Detritos espaciais, também denominados genericamente lixo espacial, são objetos criados pelos humanos e que se encontram em órbita ao redor da Terra, mas que não desempenham mais nenhuma função útil, como por exemplo as diversas partes e dejetos de naves espaciais deixados para trás quando do seu lançamento. Tanto podem ser peças pequenas, como ferramentas e luvas — a exemplo de uma perdida por Neil Armstrong na missão Gemini VIII em1966 — ou estágios de foguetes e satélites desativados que congestionam o espaço em volta da Terra — como exemplo, os antigos satélites soviéticos RORSAT— e que causam risco de acidentes graves, tanto em órbita (pelo risco de possíveis colisões), quanto numa possível reentrada de tais detritos na atmosfera terrestre.

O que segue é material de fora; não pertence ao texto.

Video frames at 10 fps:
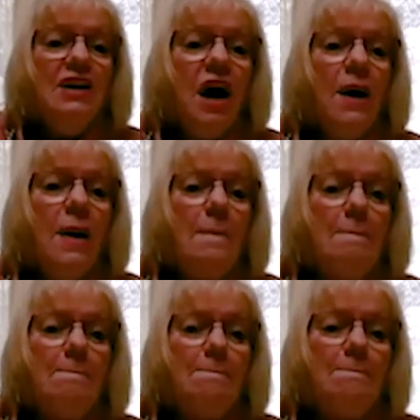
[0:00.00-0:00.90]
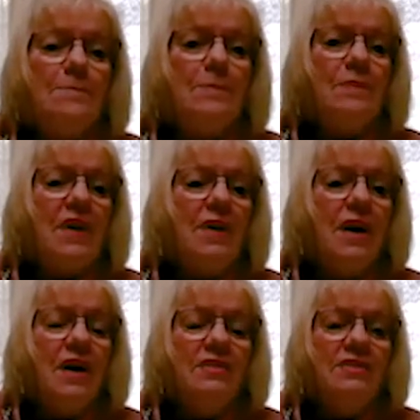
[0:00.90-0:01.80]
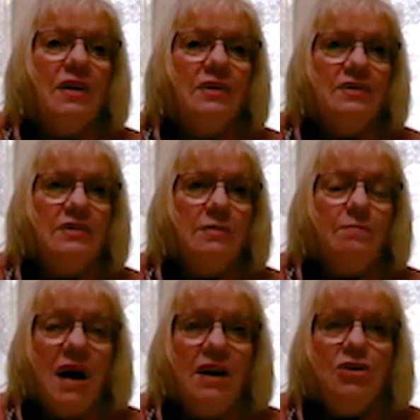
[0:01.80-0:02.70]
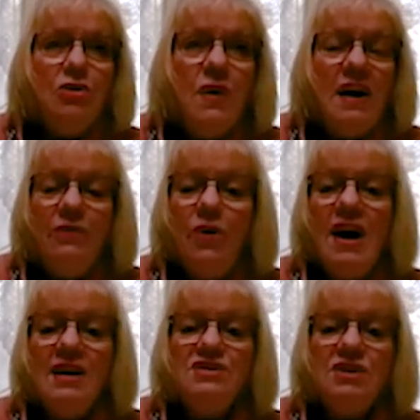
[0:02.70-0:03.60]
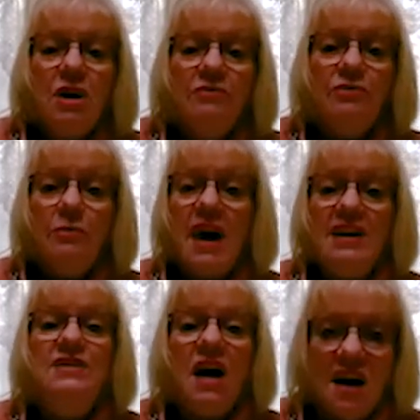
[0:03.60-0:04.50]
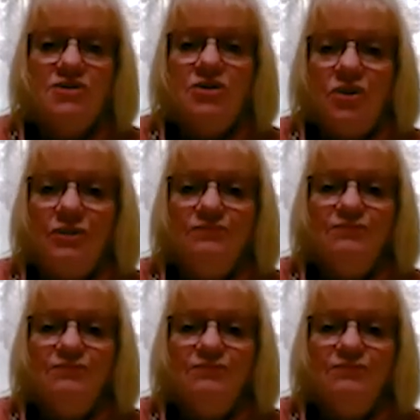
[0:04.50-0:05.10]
The medical waiver has to come from a doctor.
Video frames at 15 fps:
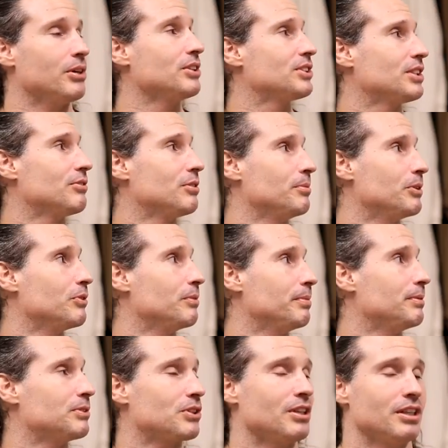emergency room, you
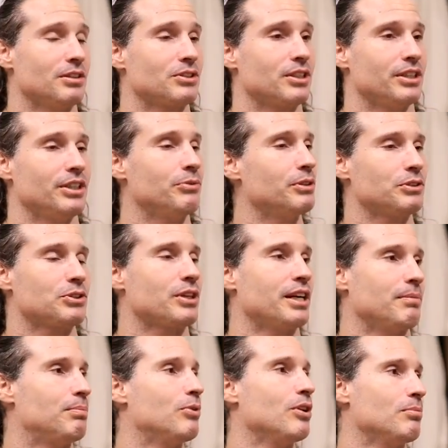wouldn't be starting to, you wouldn't
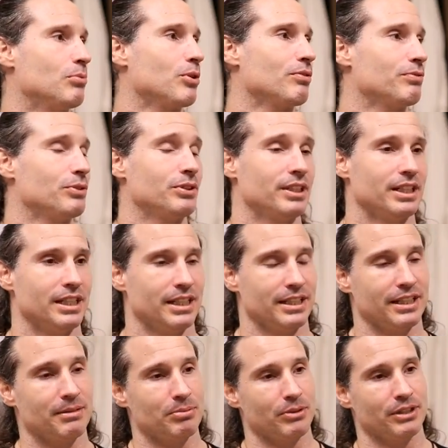try to put more food in it
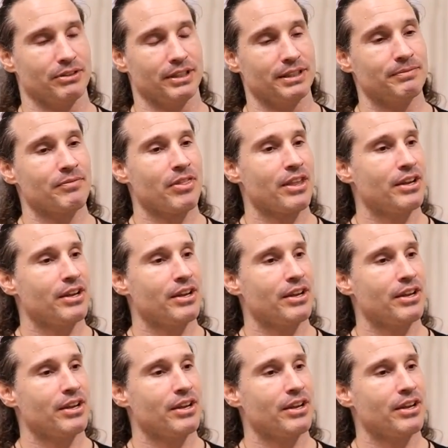at that point, right?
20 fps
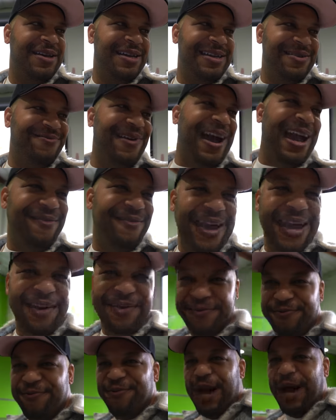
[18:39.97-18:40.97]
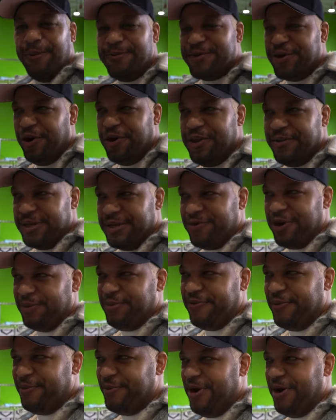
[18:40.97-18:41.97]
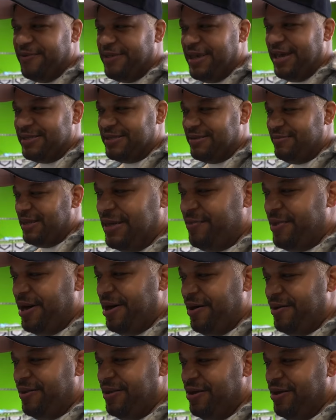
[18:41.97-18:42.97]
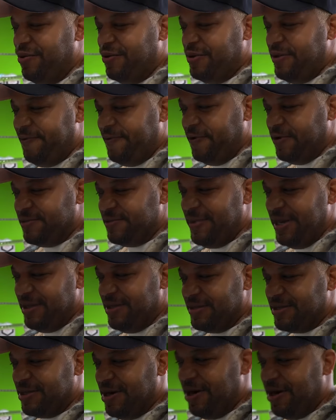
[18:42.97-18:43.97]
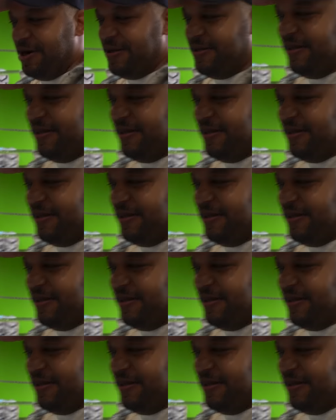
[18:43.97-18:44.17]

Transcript: right, because what I'm told, and correct me if I'm wrong, that something about when they first made this car,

Os detritos espaciais tornaram-se uma crescente preocupação nos últimos anos pelo fato de que colisões na velocidade orbital podem ser altamente danosas ao funcionamento de satélites, pondo também em risco astronautas em atividades extraveiculares.
Com o objetivo de suavizar a geração de mais lixo espacial foram propostas várias medidas. A NASA, em 1995, foi a primeira agência espacial a estabelecer procedimentos para a minimização dos detritos. Dois anos depois, o governo dos EUA desenvolveu um conjunto de Práticas Padrões para Mitigação dos Detritos Espaciais, baseado nos parâmetros da NASA. Mais tarde, outros países e organizações estabeleceram seus próprios modelos de práticas de suavização dos efeitos do lixo espacial. Em 2002 houve um consenso entre as agências espaciais de 10 países sobre o assunto. Formularam então um conjunto de linhas-de-conduta, que foi formalmente apresentado à ONU em fevereiro de 2003.
Uma forma de minimalização das consequências do lixo espacial sobre o meio-ambiente é a passivação dos estágios superiores dos foguetes gastos para a liberação de combustíveis residuais, prevenindo assim futuras explosões.